Üniversite hayatı cidden güzel başlamıştı benim için. Bir sürü projeye katılmıştım ve bir çok şeyde başarılı olmuştum. Her ne kadar ilk senede bir şey beklemenin mantıksız olduğunu söyleyenler çıksa da işin ucunda hepsi bana hayranlıkla bakmıştı. E, anlamıştı haliyle onlar da bendeki hırsın göz korkutucu derecede ciddi olduğunu. Evin önüne lüks bir araba yaklaşıp durduğunda arabaya binmeyip Adal'ın arabadan inmesini bekledim. Adal okulumuzun en zengin tiplerinden birisiydi ve babası okulumuza proje desteğinde bulunsun diye kendisiyle arkadaşlık yapmamı istemişti İkbal Hoca. Adal indikten sonra bana tip tip baktı ve konuşma başlattı.
"Kızım arabaya niye binmiyorsun?"
"Arabadan inip davet etmeni bekledim."
"Neden?"
"Ben ve benim hür iradem böyle bir istekte bulundu çünkü."
"Tamam. Ayza Hanım,arabaya binmek isterler mi?"
Güldükten sonra:
"Ahahha. Binerler, evet."
"Kendilerine teşekkürlerimi sunuyorum o halde."
Arabaya bindikten sonra arabanın kokusunun çok ağır olması anında yüzümü buruşturmam için sinyal verdi.
"Ne kadar ağır bir araba kokusu kullanıyorsun."
Elini yapıştırılmış olan araba kokusuna uzattı ve onu oradan çıkartıp camdan aşağı attı.
Şok olmuştum
"Bu yaptığın hiç doğru değil. Yoldaki bir arabanın bundan dolayı lastiği patlayabilir ve kaza yapabilir. Böyle şeylerde bilinçli olmalıyız."
"Ormanlık alana attım. Arabalara bir şey olmaz."
"Ormanlık alana atmış olman diğer seçeneği ortaya koyuyor.
Attığın cam kırıkları hayvanların ayağına batabilir. Onların yaşam alanına zarar veriyorsun. Batmaması ihtimali ise farklı bir kötülüğü doğuruyor.
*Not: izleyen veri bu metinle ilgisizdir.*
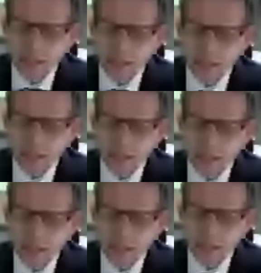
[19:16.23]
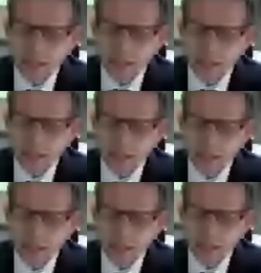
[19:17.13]
high afterwards. Do you remember
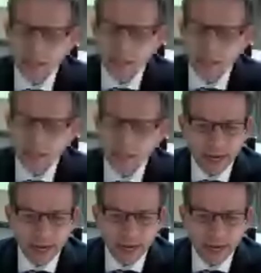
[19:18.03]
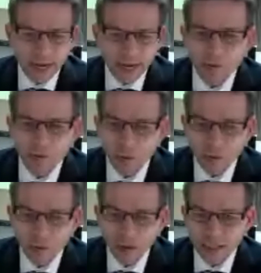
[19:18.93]
what you did there? And of course, I
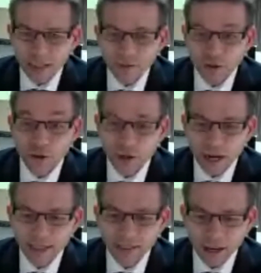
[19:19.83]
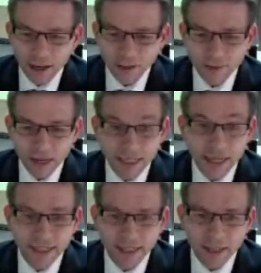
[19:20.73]
don't remember what I did 2 days ago,
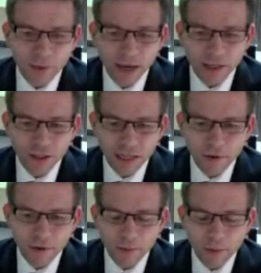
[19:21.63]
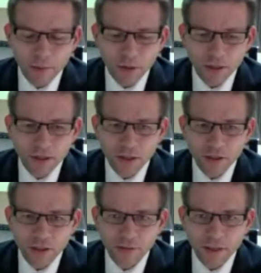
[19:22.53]
and neither do the patients. They won't remember what
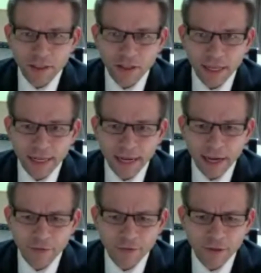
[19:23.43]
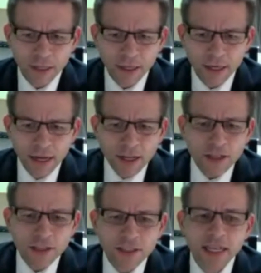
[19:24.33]
doses of insulin they gave.
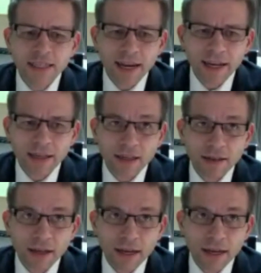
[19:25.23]
So sitting down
Attığın kırıkların yansıyıp bir orman yangınını başlatması an meselesi."
"Allah belamı versin Ayza ama attığım için değil."
Birden sinirlendim.
"Attığın için değilse verir inşallah."

∆∆∆∆∆∆∆∆∆∆∆∆∆∆∆∆∆∆∆∆∆∆∆∆∆∆∆∆∆
Adalla son konuşmamızın ardından farklı bir konuşma yapmamıştık. Sadece arabayı kullanmıştı ve ben de sadece kırıkların zarar verebileceği şeyleri düşünüp durmuştum. İçimden de belasına sövmeyi asla ihmal etmemiştim. Arabayı park ederken bana kısa süreli bir bakış attı.
Ne diye enayi gibi bakmıştı öyle?
İkimizde arabadan inince bana döndü ve konuştu:
"Bugün saçma hareketler yapmak yok."
"Ben saçma hareketler yapmıyorum."
Bana kesin öyledir gibisinden bir bakış atınca gözlerimi devirdim.
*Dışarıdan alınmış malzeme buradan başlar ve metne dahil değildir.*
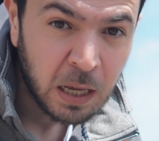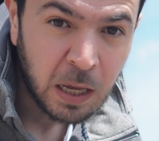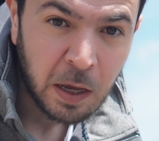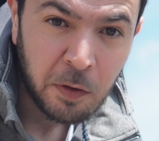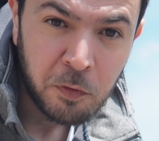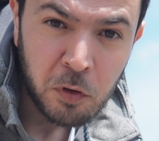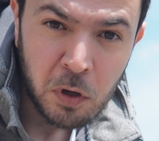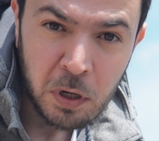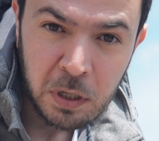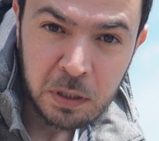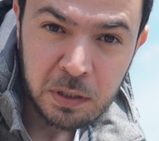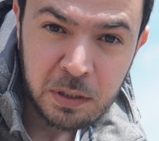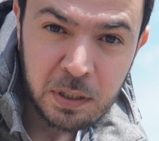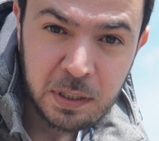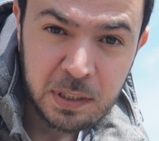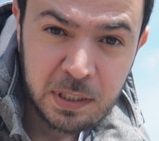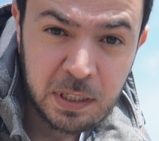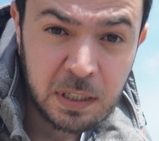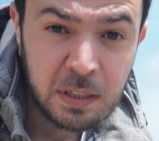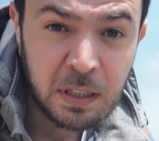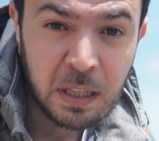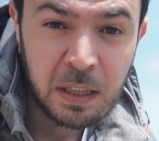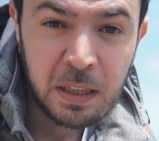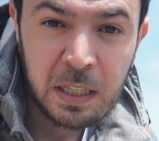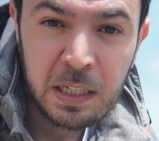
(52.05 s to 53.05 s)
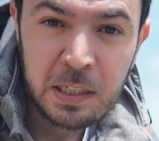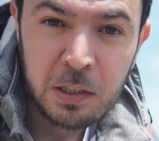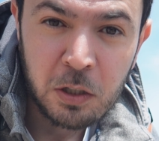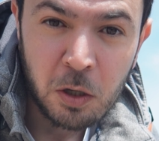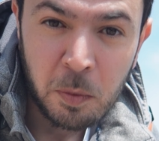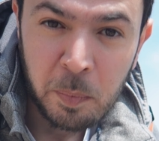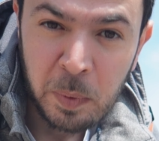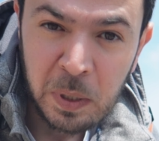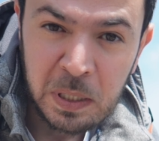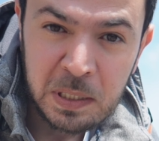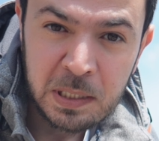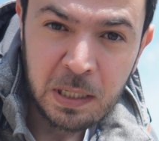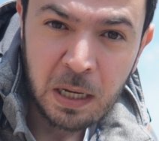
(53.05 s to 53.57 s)
If you're interested in these
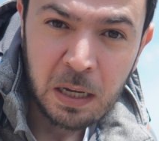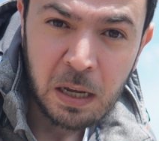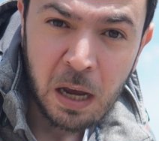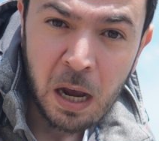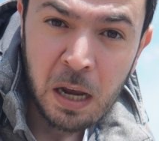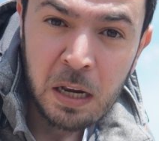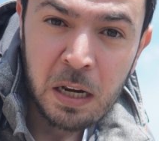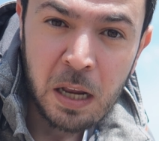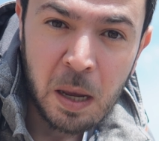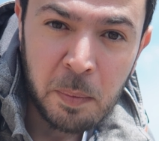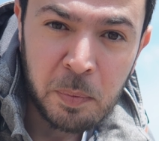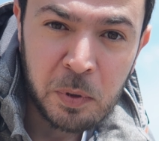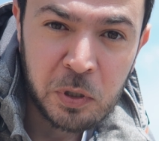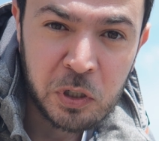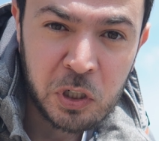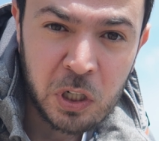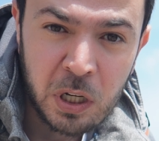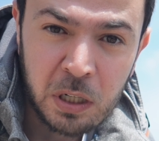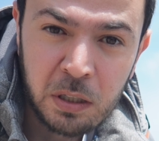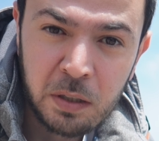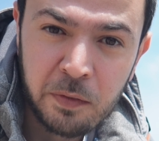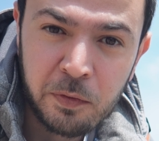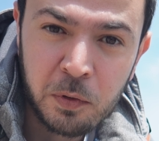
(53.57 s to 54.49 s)
topics, I highly appreciate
Geldiğimiz yer sahilin biraz uzağında, çok gösterişli bir kafeye benziyordu.
İçeri girdikten sonra sadece kafe olmadığını hatta kafeden çok barı andırdığını fark edince geri çıkmak istedim.
Okulun ilk yılından içmek,bir hataya bulaşmak istemiyordum.
"Ayza, bu arkadaşım Ata."
Adal Ata diye birisini tanıştırınca odağım neden bara geldim ifadesinden çıkıp birde arkadaşları eksikti ifadesine dönüştü.
"Merhaba Ata."
"Merhaba Ayza."
"Beni tanıştırmayı unuttun Adal."
"Hahahah unutmadım merak etme. Ayza bu da benim minik kız kardeşim Pınar."
"Merhaba Pınar."
"Sen biraz çekingen misin sanki?"
Dediğinde Ata'ya döndüm.
"Yoo değilim. İçkili bir yere geleceğimizi söylememişti de Adal, şaşırdım o yüzden."
"Üzgünüm güzellik."
"Bu arada gerçekten de çok güzelsin. Görmüştüm resimlerini."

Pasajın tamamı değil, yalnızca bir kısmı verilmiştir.